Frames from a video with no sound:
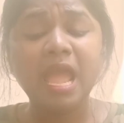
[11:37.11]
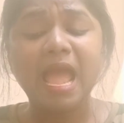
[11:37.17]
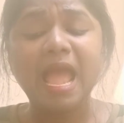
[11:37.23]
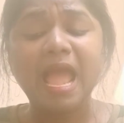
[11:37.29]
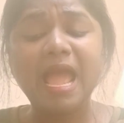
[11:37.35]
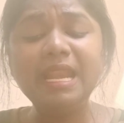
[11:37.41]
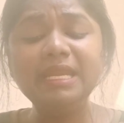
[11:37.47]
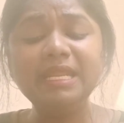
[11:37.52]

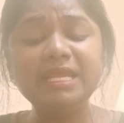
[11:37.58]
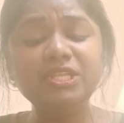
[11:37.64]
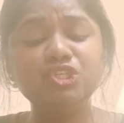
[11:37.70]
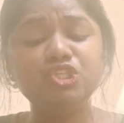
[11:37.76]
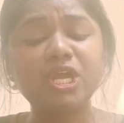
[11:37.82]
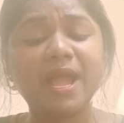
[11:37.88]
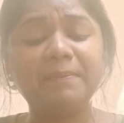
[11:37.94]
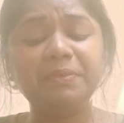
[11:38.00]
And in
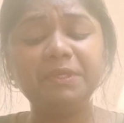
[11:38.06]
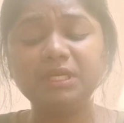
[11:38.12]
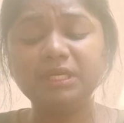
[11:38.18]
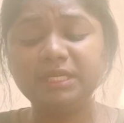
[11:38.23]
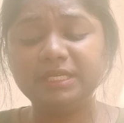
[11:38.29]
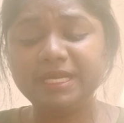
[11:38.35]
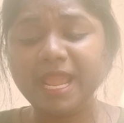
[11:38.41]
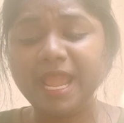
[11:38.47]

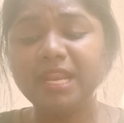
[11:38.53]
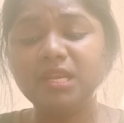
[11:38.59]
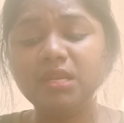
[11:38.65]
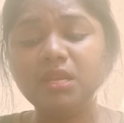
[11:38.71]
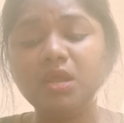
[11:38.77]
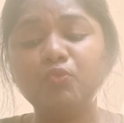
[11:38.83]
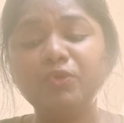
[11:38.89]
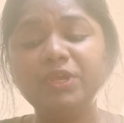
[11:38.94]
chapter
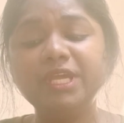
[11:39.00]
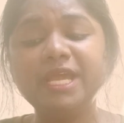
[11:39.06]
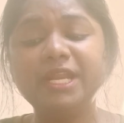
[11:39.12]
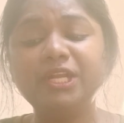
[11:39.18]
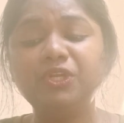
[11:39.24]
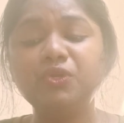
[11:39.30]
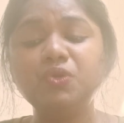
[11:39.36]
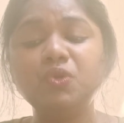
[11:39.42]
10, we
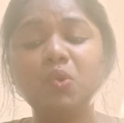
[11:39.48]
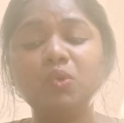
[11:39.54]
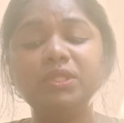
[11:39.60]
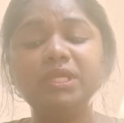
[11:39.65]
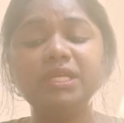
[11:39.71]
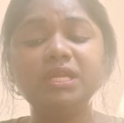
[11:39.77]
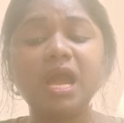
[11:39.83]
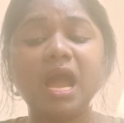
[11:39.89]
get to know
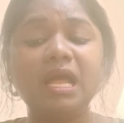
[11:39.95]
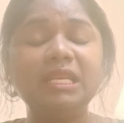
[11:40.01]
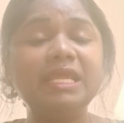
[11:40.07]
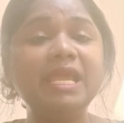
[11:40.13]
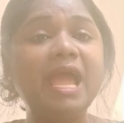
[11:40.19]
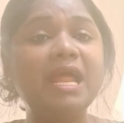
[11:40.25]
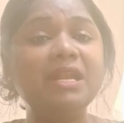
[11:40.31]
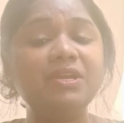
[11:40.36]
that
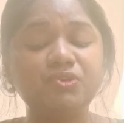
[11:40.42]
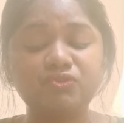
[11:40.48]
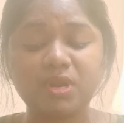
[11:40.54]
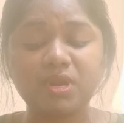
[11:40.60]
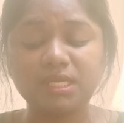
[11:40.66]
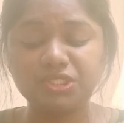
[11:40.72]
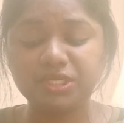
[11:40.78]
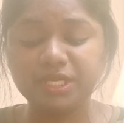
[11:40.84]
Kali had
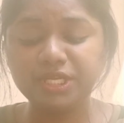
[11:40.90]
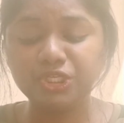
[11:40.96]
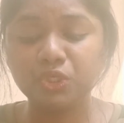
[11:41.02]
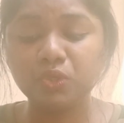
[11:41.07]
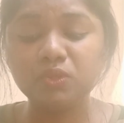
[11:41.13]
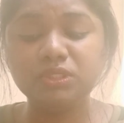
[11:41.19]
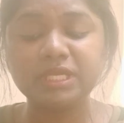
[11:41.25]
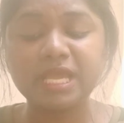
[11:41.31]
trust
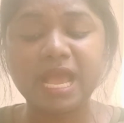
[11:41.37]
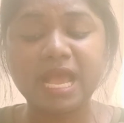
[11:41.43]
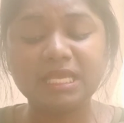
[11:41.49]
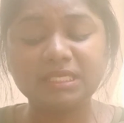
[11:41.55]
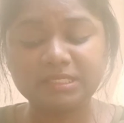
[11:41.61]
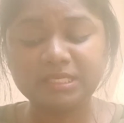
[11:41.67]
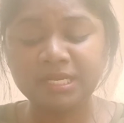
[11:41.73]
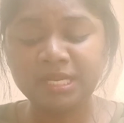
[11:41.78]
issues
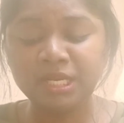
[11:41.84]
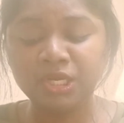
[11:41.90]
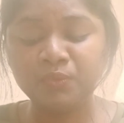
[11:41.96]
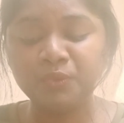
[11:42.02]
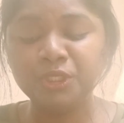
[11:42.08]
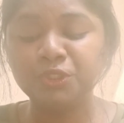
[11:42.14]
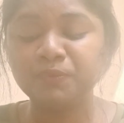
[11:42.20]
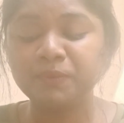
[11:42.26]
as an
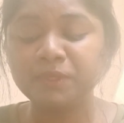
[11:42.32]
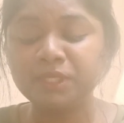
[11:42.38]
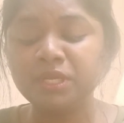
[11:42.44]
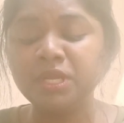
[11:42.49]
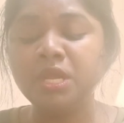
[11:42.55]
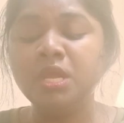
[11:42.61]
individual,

=====

* _WORK INSTRUCTIONS_: Go through the entries and retype them exactly, except for the images.

* _RESULT FOR THIS EXERCISE_:
Frames from a video with no sound:
[11:37.11]
[11:37.17]
[11:37.23]
[11:37.29]
[11:37.35]
[11:37.41]
[11:37.47]
[11:37.52]

[11:37.58]
[11:37.64]
[11:37.70]
[11:37.76]
[11:37.82]
[11:37.88]
[11:37.94]
[11:38.00]
And in
[11:38.06]
[11:38.12]
[11:38.18]
[11:38.23]
[11:38.29]
[11:38.35]
[11:38.41]
[11:38.47]

[11:38.53]
[11:38.59]
[11:38.65]
[11:38.71]
[11:38.77]
[11:38.83]
[11:38.89]
[11:38.94]
chapter
[11:39.00]
[11:39.06]
[11:39.12]
[11:39.18]
[11:39.24]
[11:39.30]
[11:39.36]
[11:39.42]
10, we
[11:39.48]
[11:39.54]
[11:39.60]
[11:39.65]
[11:39.71]
[11:39.77]
[11:39.83]
[11:39.89]
get to know
[11:39.95]
[11:40.01]
[11:40.07]
[11:40.13]
[11:40.19]
[11:40.25]
[11:40.31]
[11:40.36]
that
[11:40.42]
[11:40.48]
[11:40.54]
[11:40.60]
[11:40.66]
[11:40.72]
[11:40.78]
[11:40.84]
Kali had
[11:40.90]
[11:40.96]
[11:41.02]
[11:41.07]
[11:41.13]
[11:41.19]
[11:41.25]
[11:41.31]
trust
[11:41.37]
[11:41.43]
[11:41.49]
[11:41.55]
[11:41.61]
[11:41.67]
[11:41.73]
[11:41.78]
issues
[11:41.84]
[11:41.90]
[11:41.96]
[11:42.02]
[11:42.08]
[11:42.14]
[11:42.20]
[11:42.26]
as an
[11:42.32]
[11:42.38]
[11:42.44]
[11:42.49]
[11:42.55]
[11:42.61]
individual,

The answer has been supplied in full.